Whalen is one of five challengers to incumbent North Idaho GOP lawmakers who have been endorsed by the North Idaho Political Action Committee, a group that formed several years ago in response to the splits in the party. Pierce, a NIPAC board member, said the local central committee was increasingly moving its focus from getting Republicans elected to “causes and lawsuits and things like that,” and members stopped wanting to donate. “They didn’t always know which candidate represented what,” he said. “So we formed a PAC.”

In its first election two years ago, NIPAC’s candidates won five of six races; only Jeff Tyler narrowly lost to current Rep. Ron Mendive, R-Coeur d’Alene.

Mendive, who sides with the Rally Right/United Conservatives wing of the party, said he’s hearing support from voters as he campaigns for re-election. “They’re scared to death of Obamacare and what it’s doing to the country,” he said. “That’s a real threat.”

Whalen is a successful high-tech entrepreneur who’s lived in Post Falls since 1991 and, while active in the community and civic and volunteer work, has never run for office before.
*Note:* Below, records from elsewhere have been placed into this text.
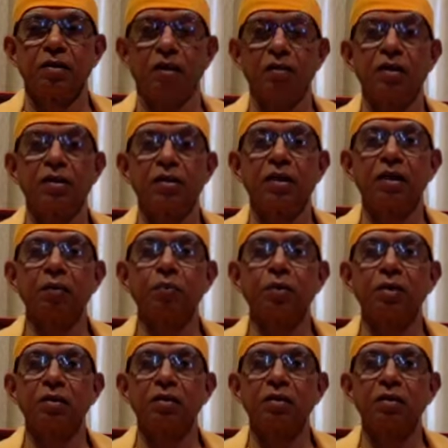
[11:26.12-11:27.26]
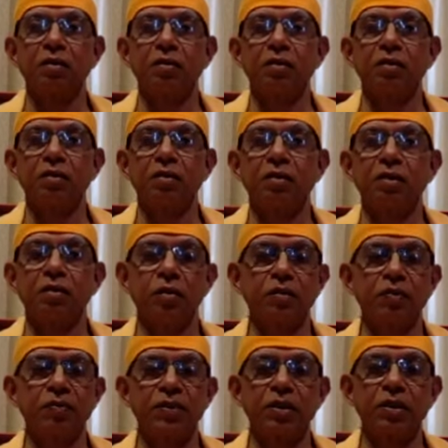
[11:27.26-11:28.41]
How does it happen? The
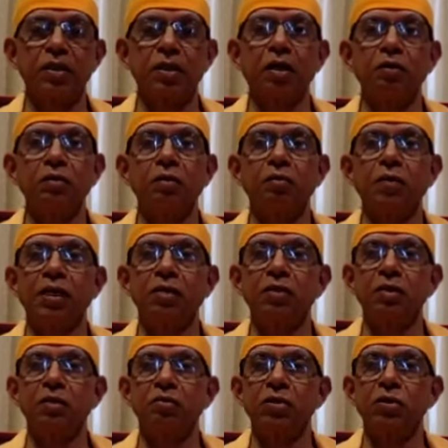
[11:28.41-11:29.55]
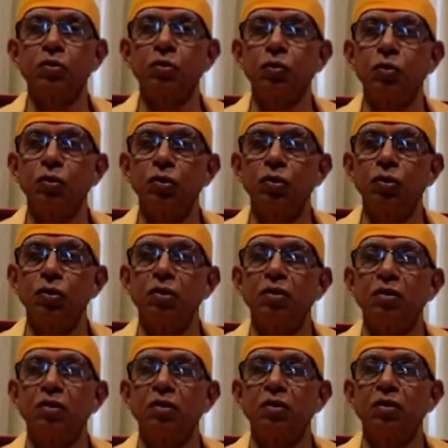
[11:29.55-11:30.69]
moment we sit down, the mind seems to
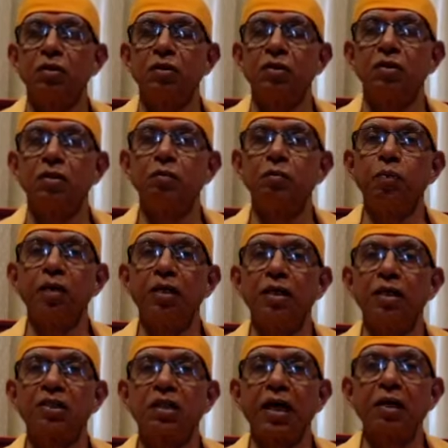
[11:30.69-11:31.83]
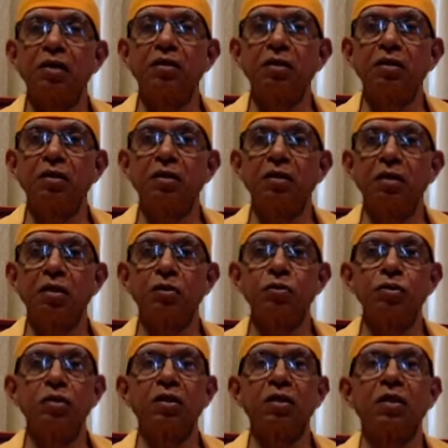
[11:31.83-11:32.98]
simply get scattered in
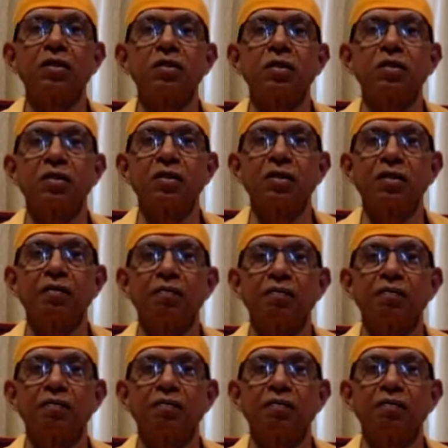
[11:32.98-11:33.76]
1,000 directions.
Brad Corkill, a former Kootenai County GOP chairman and the chairman of NIPAC, said the group looks at voting records and public comments in selecting candidates to back. “We just feel that the candidates we’ve chosen will do the best job possible of representing the concerns of the people in North Idaho,” he said.
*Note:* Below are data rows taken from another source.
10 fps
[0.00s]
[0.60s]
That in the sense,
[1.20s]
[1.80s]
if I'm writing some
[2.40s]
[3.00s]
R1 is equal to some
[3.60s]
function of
The group picked up the nickname “Reasonable Republicans” when, shortly after it formed, a reporter asked Corkill if his group was more moderate than the others. “I said, ‘No, I would consider my group to be reasonable.’ ” The name stuck and Corkill said he doesn’t mind that.

Nonini, a longtime lawmaker and former county party chairman, drew the ire of many within his own party two years ago when he bankrolled tea party challengers to fellow Republican incumbents through his PAC, the Idaho Association for Good Government. He didn’t return a call for comment for this story.

Whalen said that kind of politics isn’t his style. “I’m a product of a large family, so consensus building and trying to get along is part of my nature,” he said. The Whalen-Nonini matchup turned bitter after Nonini’s wife, Cathyanne, sent an email to both the local and national leadership of the Boys & Girls Clubs notifying them that eight years ago Whalen had a DUI. Whalen is the longtime president of the Boys & Girls Clubs of Kootenai County.

“We do not feel it is a good example for a person with a DUI conviction to be serving on a B&G Club Board,” she wrote.

Whalen offered to resign from the board, but the organization declined to accept his resignation. At a Chamber of Commerce candidate forum last Thursday, he revealed the DUI and the dust-up.

Nonini responded by accusing Whalen of a “cheap shot” at his wife.

Nonini himself was arrested, but not convicted, in 1983 for possession of cocaine with intent to deliver, and acknowledged that he later served as an informant in a drug sting.

Whalen said, “We didn’t expect the Noninis to be the ones to bring it up because he has so much to hide in his past.”

Other GOP incumbents facing NIPAC-backed challengers include Mendive and Reps. Vito Barbieri, R-Dalton Gardens; Kathy Sims, R-Coeur d’Alene; and Shannon McMillan, R-Silverton.

“I understand that I haven’t been considered a reasonable Republican to them from the beginning,” Barbieri said. “That’s their determination. I don’t really have any concerns about the election itself. I certainly have my detractors … but I’m fairly encouraged with knocking on doors and stuff, that name recognition is there and they’re happy with what I’m doing.”

The Liberty Caucus, a statewide group whose vice chairman is tax-protesting former state Rep. Phil Hart, has announced a slate of endorsements that are the mirror opposite of NIPAC’s in North Idaho. Hart’s group backs tea party challengers to incumbent Sen. Shawn Keough, R-Sandpoint, and Reps. George Eskridge, R-Dover, and Luke Malek, R-Coeur d’ Alene, and backs all the incumbents that NIPAC is opposing.

With the election just over a week away, the pressure is on. A third of the contested GOP races for legislative seats in North Idaho are for seats where no Democrat has filed, so they’ll likely determine the final winner.